**Given data**
════════

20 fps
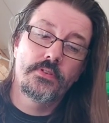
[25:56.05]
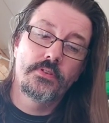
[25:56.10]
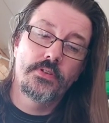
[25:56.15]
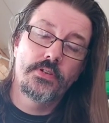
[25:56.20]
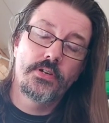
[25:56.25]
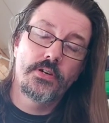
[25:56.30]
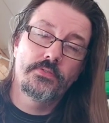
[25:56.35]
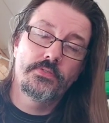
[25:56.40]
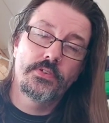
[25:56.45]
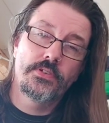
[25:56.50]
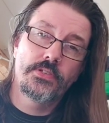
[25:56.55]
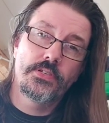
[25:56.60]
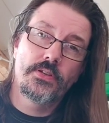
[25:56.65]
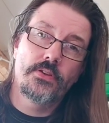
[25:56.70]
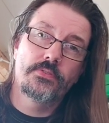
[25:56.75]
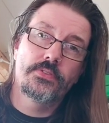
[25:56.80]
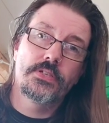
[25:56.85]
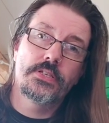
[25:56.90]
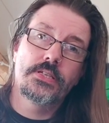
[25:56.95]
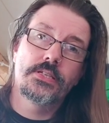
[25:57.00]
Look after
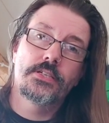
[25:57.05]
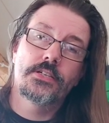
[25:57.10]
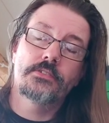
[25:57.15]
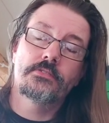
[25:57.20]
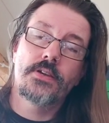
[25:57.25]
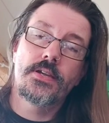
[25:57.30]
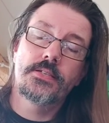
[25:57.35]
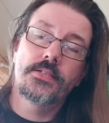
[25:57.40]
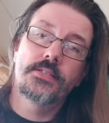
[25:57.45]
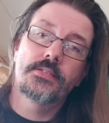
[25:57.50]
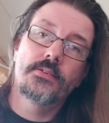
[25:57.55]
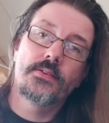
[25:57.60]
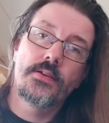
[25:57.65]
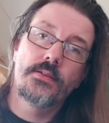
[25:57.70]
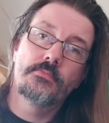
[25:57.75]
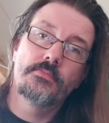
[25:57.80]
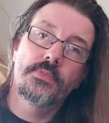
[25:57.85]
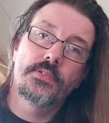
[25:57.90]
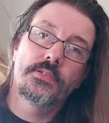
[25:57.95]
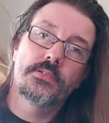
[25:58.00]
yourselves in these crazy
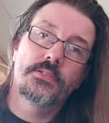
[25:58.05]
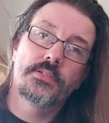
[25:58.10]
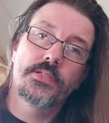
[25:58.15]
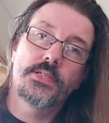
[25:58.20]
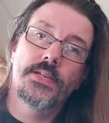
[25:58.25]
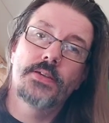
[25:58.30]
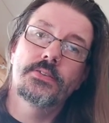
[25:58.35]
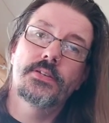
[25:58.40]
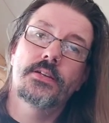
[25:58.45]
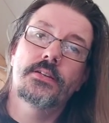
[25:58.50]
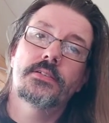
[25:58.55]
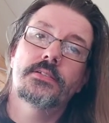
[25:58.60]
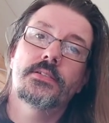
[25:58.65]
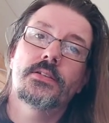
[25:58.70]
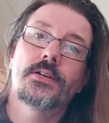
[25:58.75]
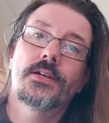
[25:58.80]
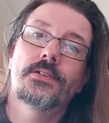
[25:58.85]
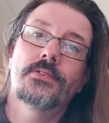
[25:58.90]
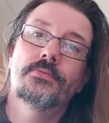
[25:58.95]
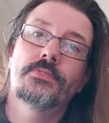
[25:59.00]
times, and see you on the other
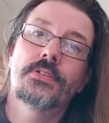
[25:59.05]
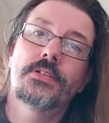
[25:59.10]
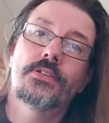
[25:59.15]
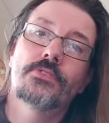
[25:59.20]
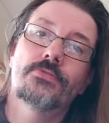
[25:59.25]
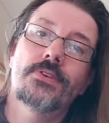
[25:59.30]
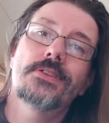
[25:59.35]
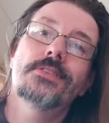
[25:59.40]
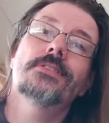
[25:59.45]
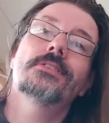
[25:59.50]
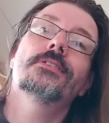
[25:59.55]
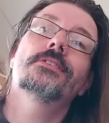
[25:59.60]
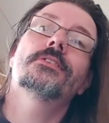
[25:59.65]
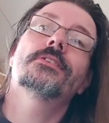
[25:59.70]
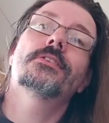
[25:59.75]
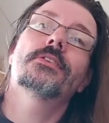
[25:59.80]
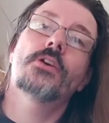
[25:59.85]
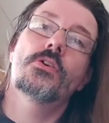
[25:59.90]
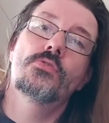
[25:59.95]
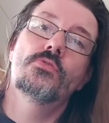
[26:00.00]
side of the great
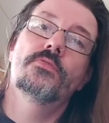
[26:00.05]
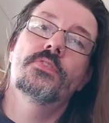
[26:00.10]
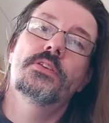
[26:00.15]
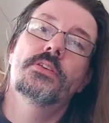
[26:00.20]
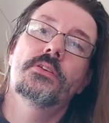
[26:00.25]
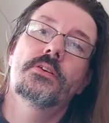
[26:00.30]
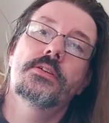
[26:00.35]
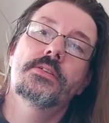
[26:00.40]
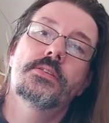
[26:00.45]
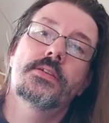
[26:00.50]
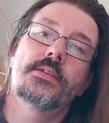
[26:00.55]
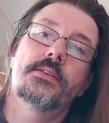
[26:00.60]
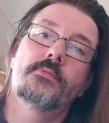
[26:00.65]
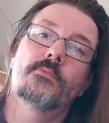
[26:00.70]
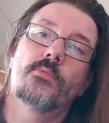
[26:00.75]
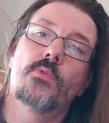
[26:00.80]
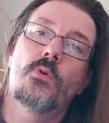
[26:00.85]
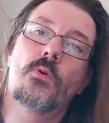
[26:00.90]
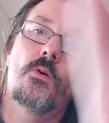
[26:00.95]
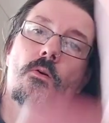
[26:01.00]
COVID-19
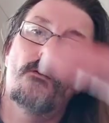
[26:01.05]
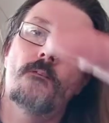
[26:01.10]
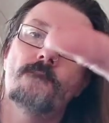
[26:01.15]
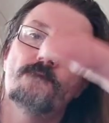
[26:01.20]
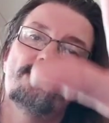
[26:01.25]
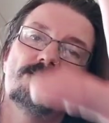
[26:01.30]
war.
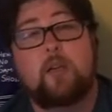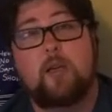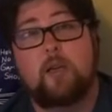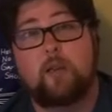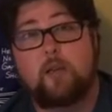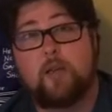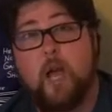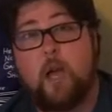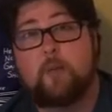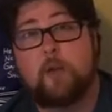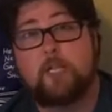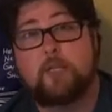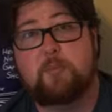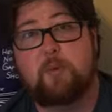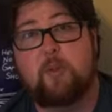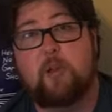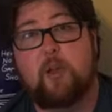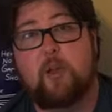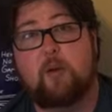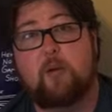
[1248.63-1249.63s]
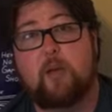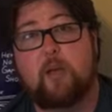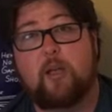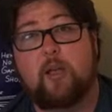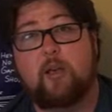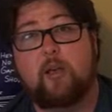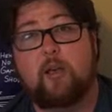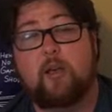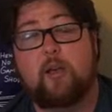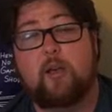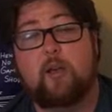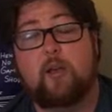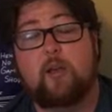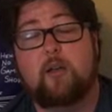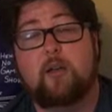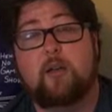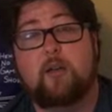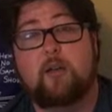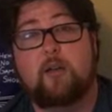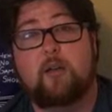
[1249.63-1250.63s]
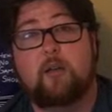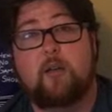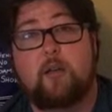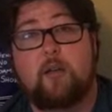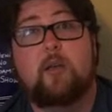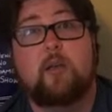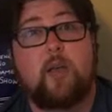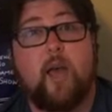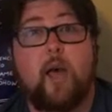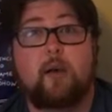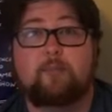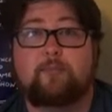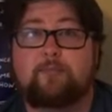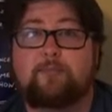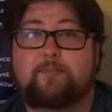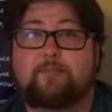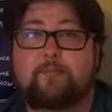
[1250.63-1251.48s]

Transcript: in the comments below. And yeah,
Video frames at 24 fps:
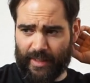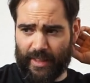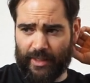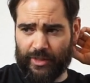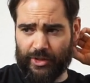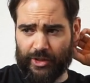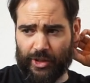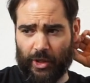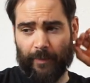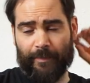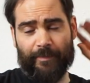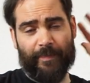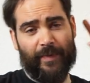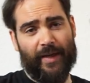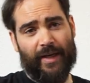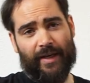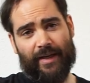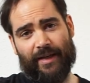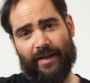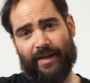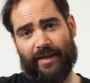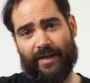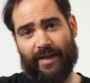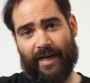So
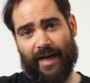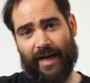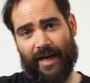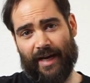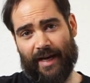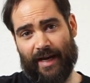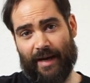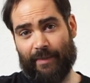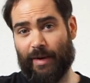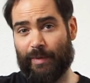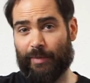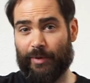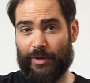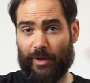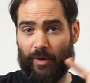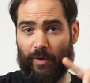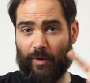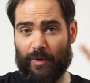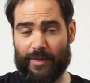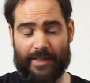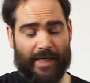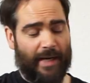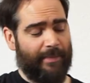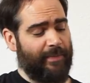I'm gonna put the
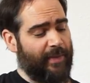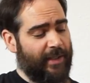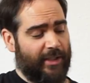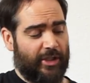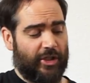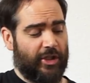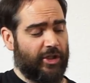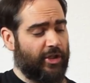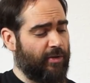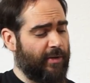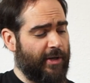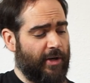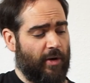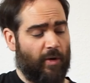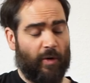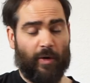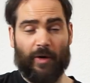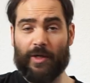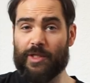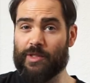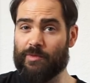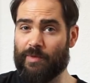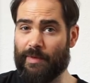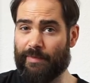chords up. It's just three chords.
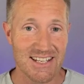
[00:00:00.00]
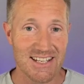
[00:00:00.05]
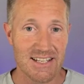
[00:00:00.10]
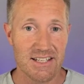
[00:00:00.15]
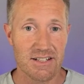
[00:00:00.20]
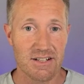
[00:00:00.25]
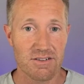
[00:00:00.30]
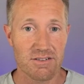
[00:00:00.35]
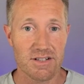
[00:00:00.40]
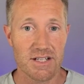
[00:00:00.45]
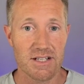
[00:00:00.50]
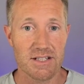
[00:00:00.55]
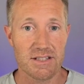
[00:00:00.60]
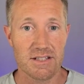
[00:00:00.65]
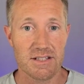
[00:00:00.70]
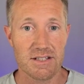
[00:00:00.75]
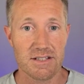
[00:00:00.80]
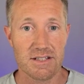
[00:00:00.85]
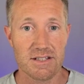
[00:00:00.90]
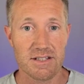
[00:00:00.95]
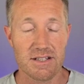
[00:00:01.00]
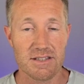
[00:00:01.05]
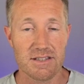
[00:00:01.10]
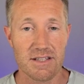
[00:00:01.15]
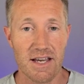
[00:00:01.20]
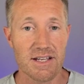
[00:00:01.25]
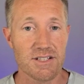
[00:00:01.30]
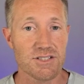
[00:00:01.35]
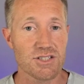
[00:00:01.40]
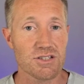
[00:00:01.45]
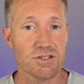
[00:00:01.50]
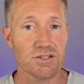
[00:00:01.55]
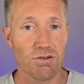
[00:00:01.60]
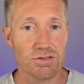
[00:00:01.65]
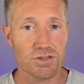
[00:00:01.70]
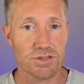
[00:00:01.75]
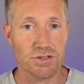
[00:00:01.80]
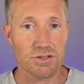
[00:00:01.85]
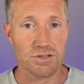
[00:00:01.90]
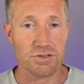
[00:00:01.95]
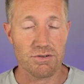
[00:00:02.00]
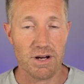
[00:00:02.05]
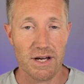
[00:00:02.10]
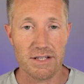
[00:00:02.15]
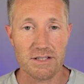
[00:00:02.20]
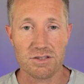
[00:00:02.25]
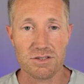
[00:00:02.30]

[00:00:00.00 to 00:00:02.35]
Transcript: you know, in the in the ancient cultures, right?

════════

**Task to carry out**
What the answer needs is every record above, exactly as written, and no pictures.

**Response to the task**
20 fps
[25:56.05]
[25:56.10]
[25:56.15]
[25:56.20]
[25:56.25]
[25:56.30]
[25:56.35]
[25:56.40]
[25:56.45]
[25:56.50]
[25:56.55]
[25:56.60]
[25:56.65]
[25:56.70]
[25:56.75]
[25:56.80]
[25:56.85]
[25:56.90]
[25:56.95]
[25:57.00]
Look after
[25:57.05]
[25:57.10]
[25:57.15]
[25:57.20]
[25:57.25]
[25:57.30]
[25:57.35]
[25:57.40]
[25:57.45]
[25:57.50]
[25:57.55]
[25:57.60]
[25:57.65]
[25:57.70]
[25:57.75]
[25:57.80]
[25:57.85]
[25:57.90]
[25:57.95]
[25:58.00]
yourselves in these crazy
[25:58.05]
[25:58.10]
[25:58.15]
[25:58.20]
[25:58.25]
[25:58.30]
[25:58.35]
[25:58.40]
[25:58.45]
[25:58.50]
[25:58.55]
[25:58.60]
[25:58.65]
[25:58.70]
[25:58.75]
[25:58.80]
[25:58.85]
[25:58.90]
[25:58.95]
[25:59.00]
times, and see you on the other
[25:59.05]
[25:59.10]
[25:59.15]
[25:59.20]
[25:59.25]
[25:59.30]
[25:59.35]
[25:59.40]
[25:59.45]
[25:59.50]
[25:59.55]
[25:59.60]
[25:59.65]
[25:59.70]
[25:59.75]
[25:59.80]
[25:59.85]
[25:59.90]
[25:59.95]
[26:00.00]
side of the great
[26:00.05]
[26:00.10]
[26:00.15]
[26:00.20]
[26:00.25]
[26:00.30]
[26:00.35]
[26:00.40]
[26:00.45]
[26:00.50]
[26:00.55]
[26:00.60]
[26:00.65]
[26:00.70]
[26:00.75]
[26:00.80]
[26:00.85]
[26:00.90]
[26:00.95]
[26:01.00]
COVID-19
[26:01.05]
[26:01.10]
[26:01.15]
[26:01.20]
[26:01.25]
[26:01.30]
war.
[1248.63-1249.63s]
[1249.63-1250.63s]
[1250.63-1251.48s]

Transcript: in the comments below. And yeah,
Video frames at 24 fps:
So
I'm gonna put the
chords up. It's just three chords.
[00:00:00.00]
[00:00:00.05]
[00:00:00.10]
[00:00:00.15]
[00:00:00.20]
[00:00:00.25]
[00:00:00.30]
[00:00:00.35]
[00:00:00.40]
[00:00:00.45]
[00:00:00.50]
[00:00:00.55]
[00:00:00.60]
[00:00:00.65]
[00:00:00.70]
[00:00:00.75]
[00:00:00.80]
[00:00:00.85]
[00:00:00.90]
[00:00:00.95]
[00:00:01.00]
[00:00:01.05]
[00:00:01.10]
[00:00:01.15]
[00:00:01.20]
[00:00:01.25]
[00:00:01.30]
[00:00:01.35]
[00:00:01.40]
[00:00:01.45]
[00:00:01.50]
[00:00:01.55]
[00:00:01.60]
[00:00:01.65]
[00:00:01.70]
[00:00:01.75]
[00:00:01.80]
[00:00:01.85]
[00:00:01.90]
[00:00:01.95]
[00:00:02.00]
[00:00:02.05]
[00:00:02.10]
[00:00:02.15]
[00:00:02.20]
[00:00:02.25]
[00:00:02.30]

[00:00:00.00 to 00:00:02.35]
Transcript: you know, in the in the ancient cultures, right?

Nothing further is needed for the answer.